In 2023, threats made and acted upon are becoming a way of life (and potential death) throughout American society. At multiple levels of our national and communal life, these threats and others like them are evidence of the way in which the language of violence has become fearfully normalized. Given that escalating reality, how will Christians and their churches respond?
Martin Niemöller’ might ask: What will you do when the language of violence falls on you, if it hasn’t already?
First, Americans, especially those who claim to follow Jesus, should avoid and disavow the language of violence entirely, refusing, even implicitly, to normalize, minimize, defend or perpetuate violent threats under any circumstances. To do otherwise is to sully the very gospel we proclaim.
“Christians must distinguish violent language and its accompanying threats from nonviolent political and religious dissent.”

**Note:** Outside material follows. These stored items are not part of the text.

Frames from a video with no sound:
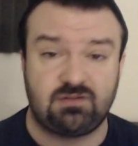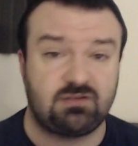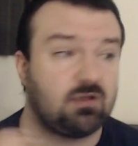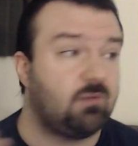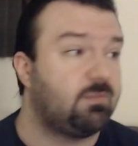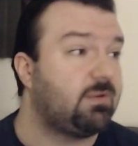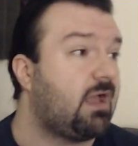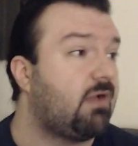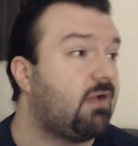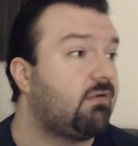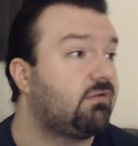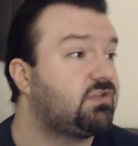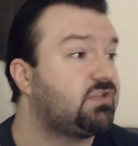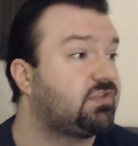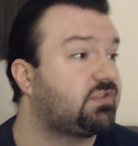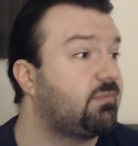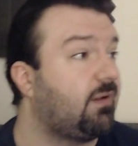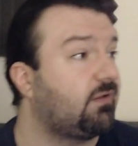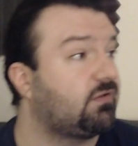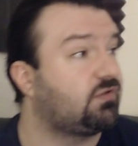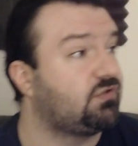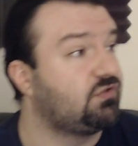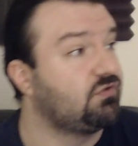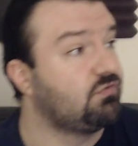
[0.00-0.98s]
coming out in just
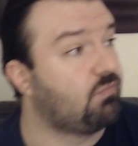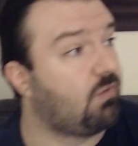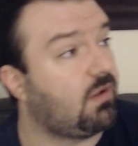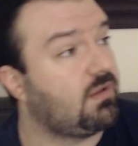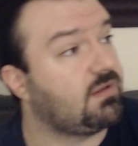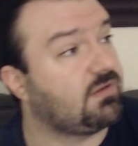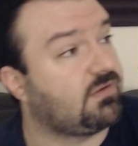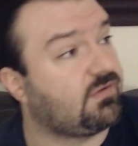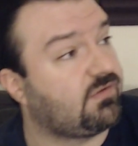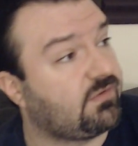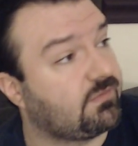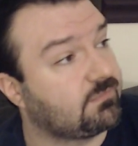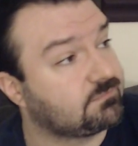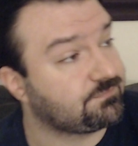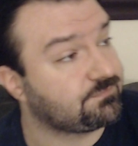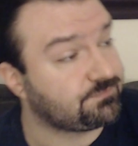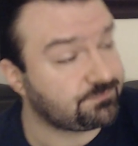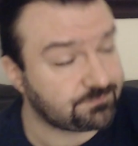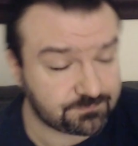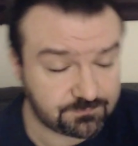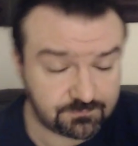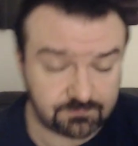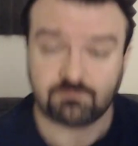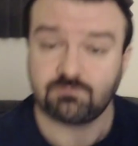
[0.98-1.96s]
about two months.
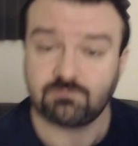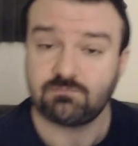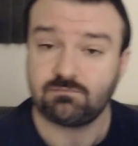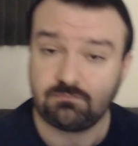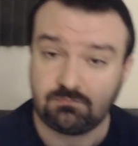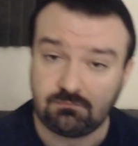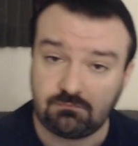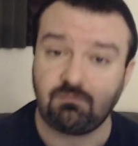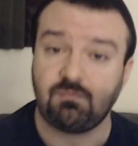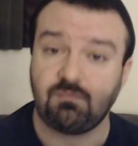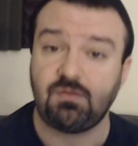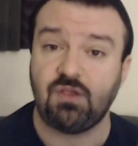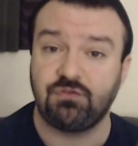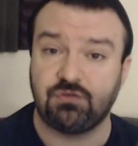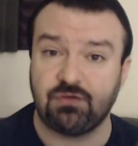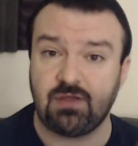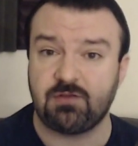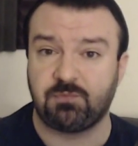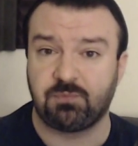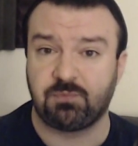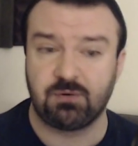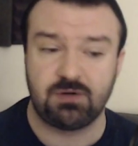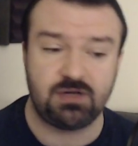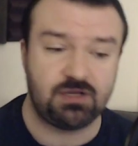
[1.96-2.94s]
So
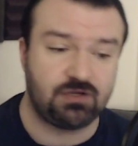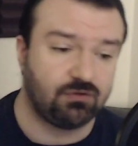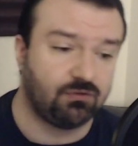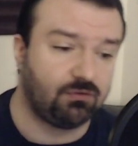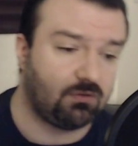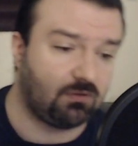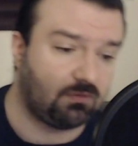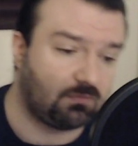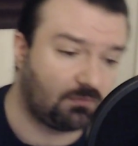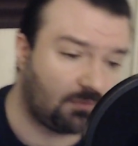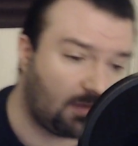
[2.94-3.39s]
that's pretty cool,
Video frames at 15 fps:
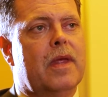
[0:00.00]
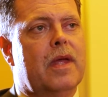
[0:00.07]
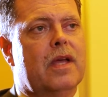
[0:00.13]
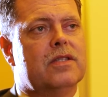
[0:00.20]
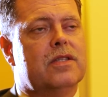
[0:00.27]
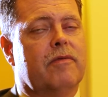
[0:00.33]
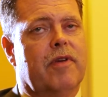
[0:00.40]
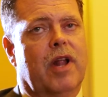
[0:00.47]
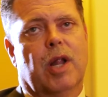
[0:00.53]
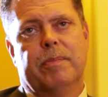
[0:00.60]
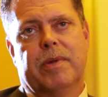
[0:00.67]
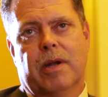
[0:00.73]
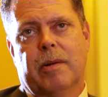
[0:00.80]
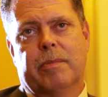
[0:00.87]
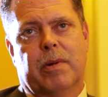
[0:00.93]
has
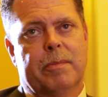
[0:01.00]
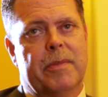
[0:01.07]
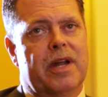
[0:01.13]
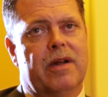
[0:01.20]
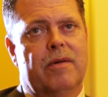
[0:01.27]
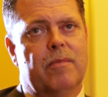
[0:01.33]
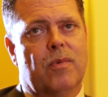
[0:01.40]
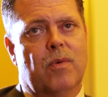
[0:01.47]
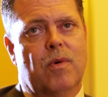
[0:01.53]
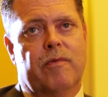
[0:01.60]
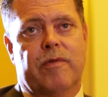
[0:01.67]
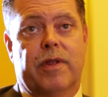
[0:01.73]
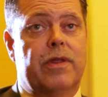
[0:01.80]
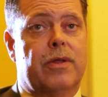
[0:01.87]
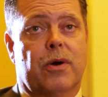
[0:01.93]
developed and implemented
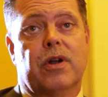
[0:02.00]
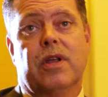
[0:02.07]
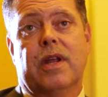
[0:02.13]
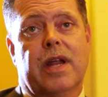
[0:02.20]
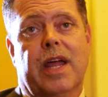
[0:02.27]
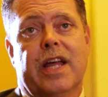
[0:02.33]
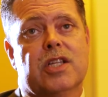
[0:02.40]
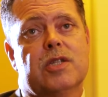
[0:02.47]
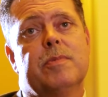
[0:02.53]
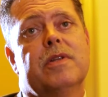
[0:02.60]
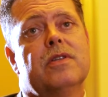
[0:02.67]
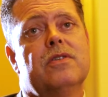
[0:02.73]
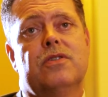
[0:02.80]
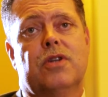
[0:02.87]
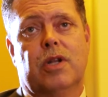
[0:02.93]
over 30
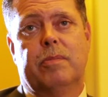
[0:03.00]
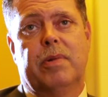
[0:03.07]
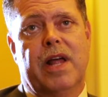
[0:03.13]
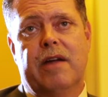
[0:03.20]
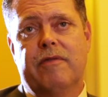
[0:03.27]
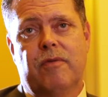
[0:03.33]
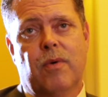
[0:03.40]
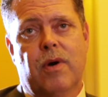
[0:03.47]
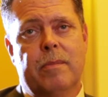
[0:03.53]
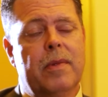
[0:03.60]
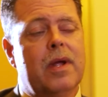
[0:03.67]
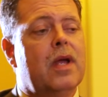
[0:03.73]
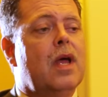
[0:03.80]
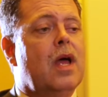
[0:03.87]
enhancements to the platform.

Second, Christians must distinguish violent language and its accompanying threats from nonviolent political and religious dissent. Violence itself is a means of threatening dissent itself, silencing those who challenge it. In his masterful work, Religious Dissent in America, the great historian Edwin Scott Gaustad writes: “Should a society actually succeed … in suffocating all contrary opinion, then its own vital juices no longer flow and the shadow of death begins to fall across it. No society — ecclesiastical, political, military or literary — can afford to be snared in its own slogans.” Gaustad cites Reinhold Niebuhr that “consent makes democracy possible, dissent makes democracy meaningful.” Christians must dissent against violent language and the threats it produces.

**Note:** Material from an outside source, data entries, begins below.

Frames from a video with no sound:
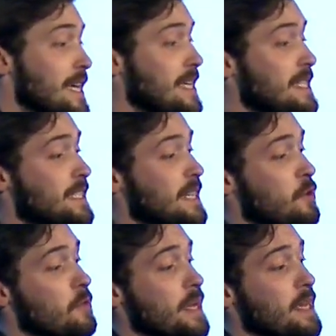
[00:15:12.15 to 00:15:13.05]
in
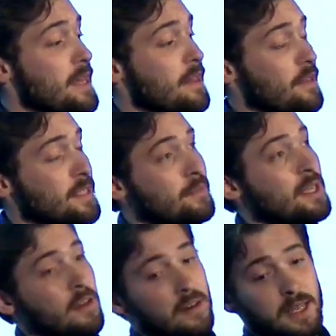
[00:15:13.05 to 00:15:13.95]
CRuby, there is
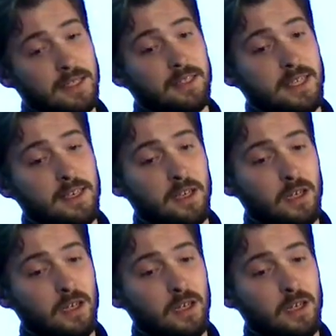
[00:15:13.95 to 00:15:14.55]
something known as the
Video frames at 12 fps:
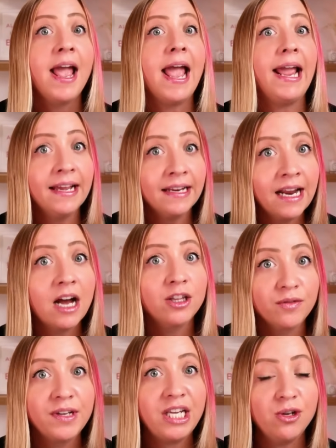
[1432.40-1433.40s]
and how the
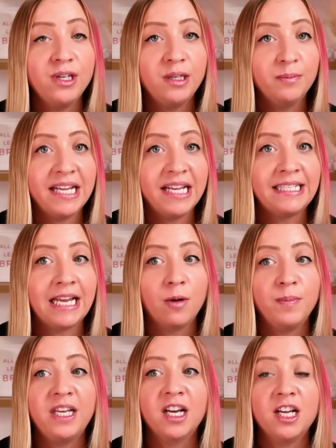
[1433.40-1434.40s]
reunion plays out,
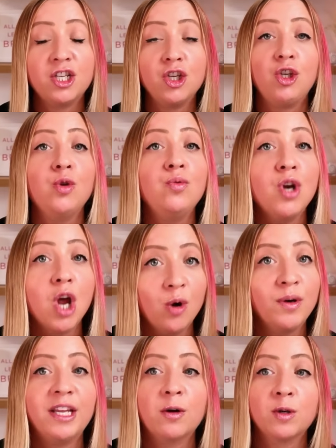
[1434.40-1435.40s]
because
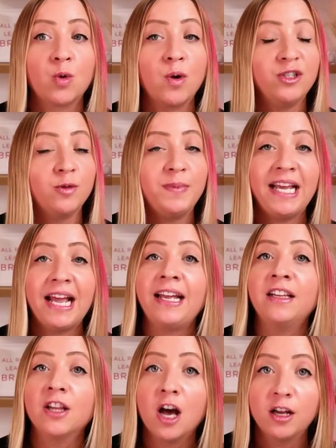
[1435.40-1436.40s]
there is going to be a
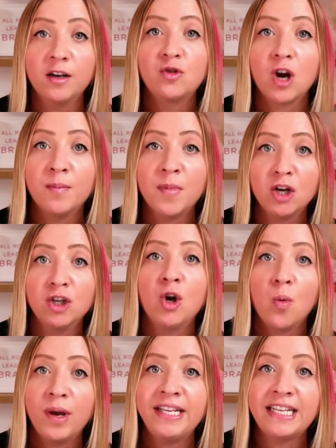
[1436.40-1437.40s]
lot of drama
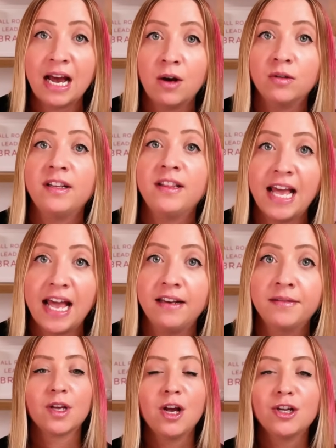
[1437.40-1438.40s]
going down
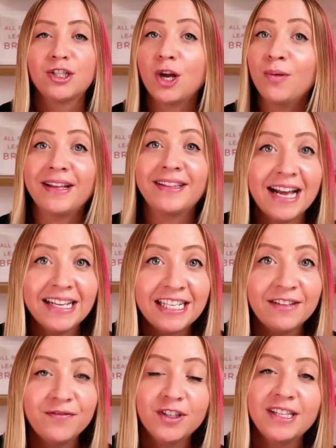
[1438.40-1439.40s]
then. So that's
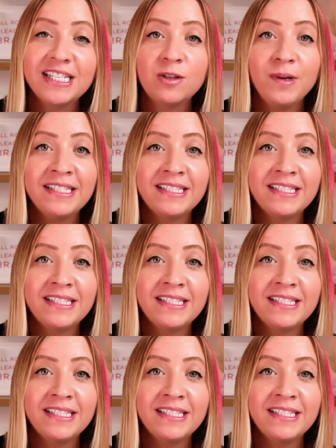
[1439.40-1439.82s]
it for this week's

Third, we must not succumb to the rhetoric of those Christians who bend the language of Jesus toward violence. In a Nov. 14, 2022, article in Religion Dispatches, Mark Clatterbuck reports his experience at a ReAwaken America rally where certain right-wing pastors joined folks like Michael Flynn, Roger Stone, Mike Lindell and others in presenting dominionist and Christian nationalist demands for cultural and religious dominance.
Clatterbuck, reared in the movement, writes: “While forays into national politics and spiritual warfare rhetoric have long marked the NAR (New Apostolic Reformation) movement, the degree to which the dominionist theology of NAR has co-opted far-right political extremism, conspiracy theory culture and open calls for violence is both a novel and dangerous development. And this is a movement that is no longer confined to the fringes of American religious and political life.”

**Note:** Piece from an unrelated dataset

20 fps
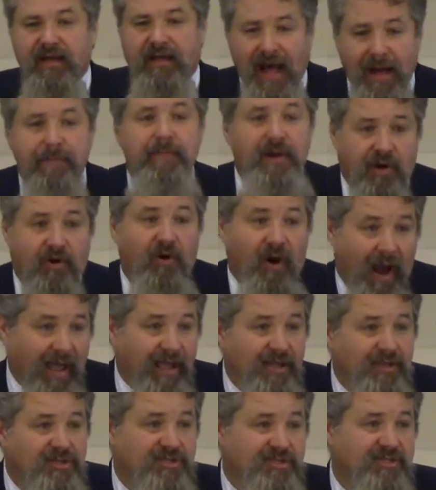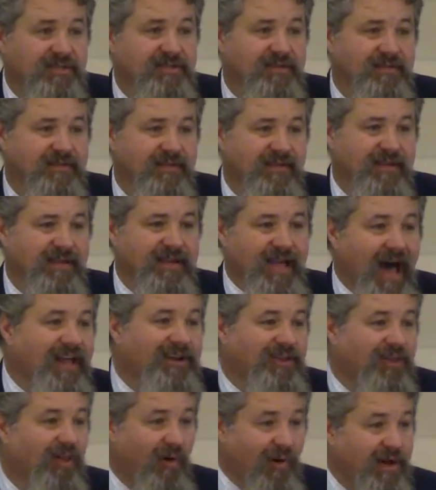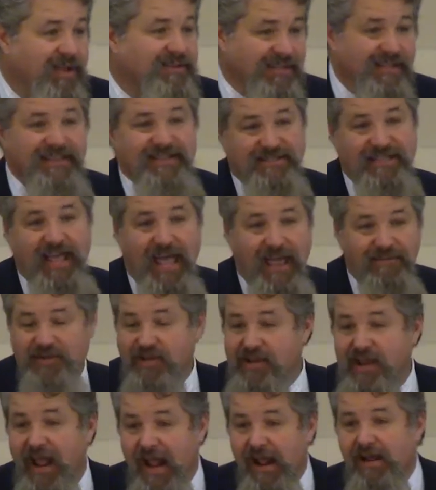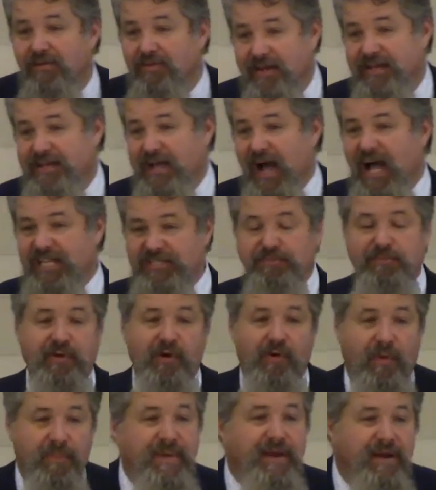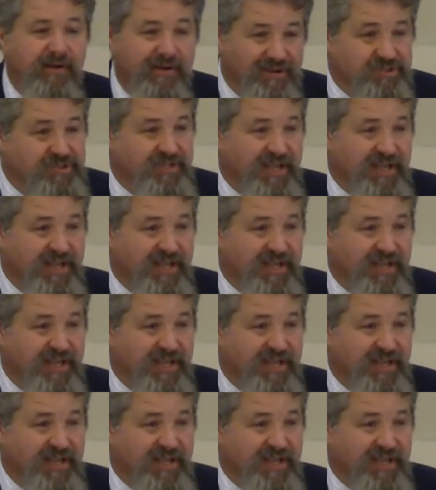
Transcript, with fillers: come to Christ? God gloriously saves you. You hear the gospel, you repent of your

He concludes, “Underneath it all was a seething groundswell of spiritually sanctioned incitement to violence that was impossible to ignore. The spiritual leaders of this new religio-political movement are using increasingly violent rhetoric to direct an inspired army of God to wage war against all who stand outside their camp.”
Finally, efforts to turn the gospel toward violence demand our rigorous dissent in the church and the culture, and that may mean we too will receive threats. For if democracy is at stake, and it is, so is the meaning of the gospel in and for our times.
These days, let us cling to the words of the Great Dissenter: “You shall know the truth, and the truth will make you free.”
Then and now he’d surely add: “And it will get you threatened.”
Bill Leonard is founding dean and the James and Marilyn Dunn professor of Baptist studies and church history emeritus at Wake Forest University School of Divinity in Winston-Salem, N.C. He is the author or editor of 25 books. A native Texan, he lives in Winston-Salem with his wife, Candyce, and their daughter, Stephanie.